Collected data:
####################
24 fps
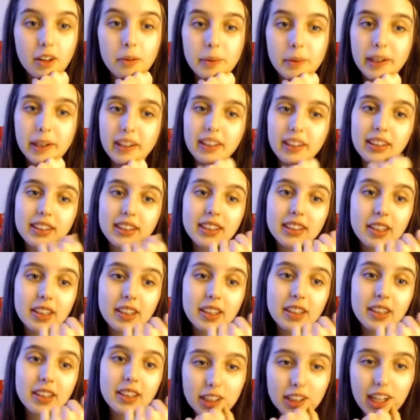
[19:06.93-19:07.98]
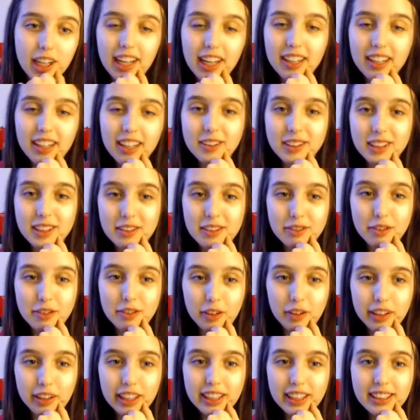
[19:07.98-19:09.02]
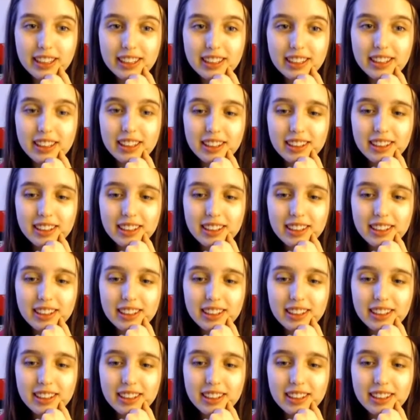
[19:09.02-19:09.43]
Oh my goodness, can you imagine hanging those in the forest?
####################
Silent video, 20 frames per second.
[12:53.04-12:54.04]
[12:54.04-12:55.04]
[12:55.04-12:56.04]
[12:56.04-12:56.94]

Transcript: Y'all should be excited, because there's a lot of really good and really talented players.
####################
TO DO = Reproduce the lines above, beginning at the line with "[12:54.04-12:55.04]" and stopping after the line with "Transcript: Y'all should", exactly as they are.

RESULT =
[12:54.04-12:55.04]
[12:55.04-12:56.04]
[12:56.04-12:56.94]

Transcript: Y'all should be excited, because there's a lot of really good and really talented players.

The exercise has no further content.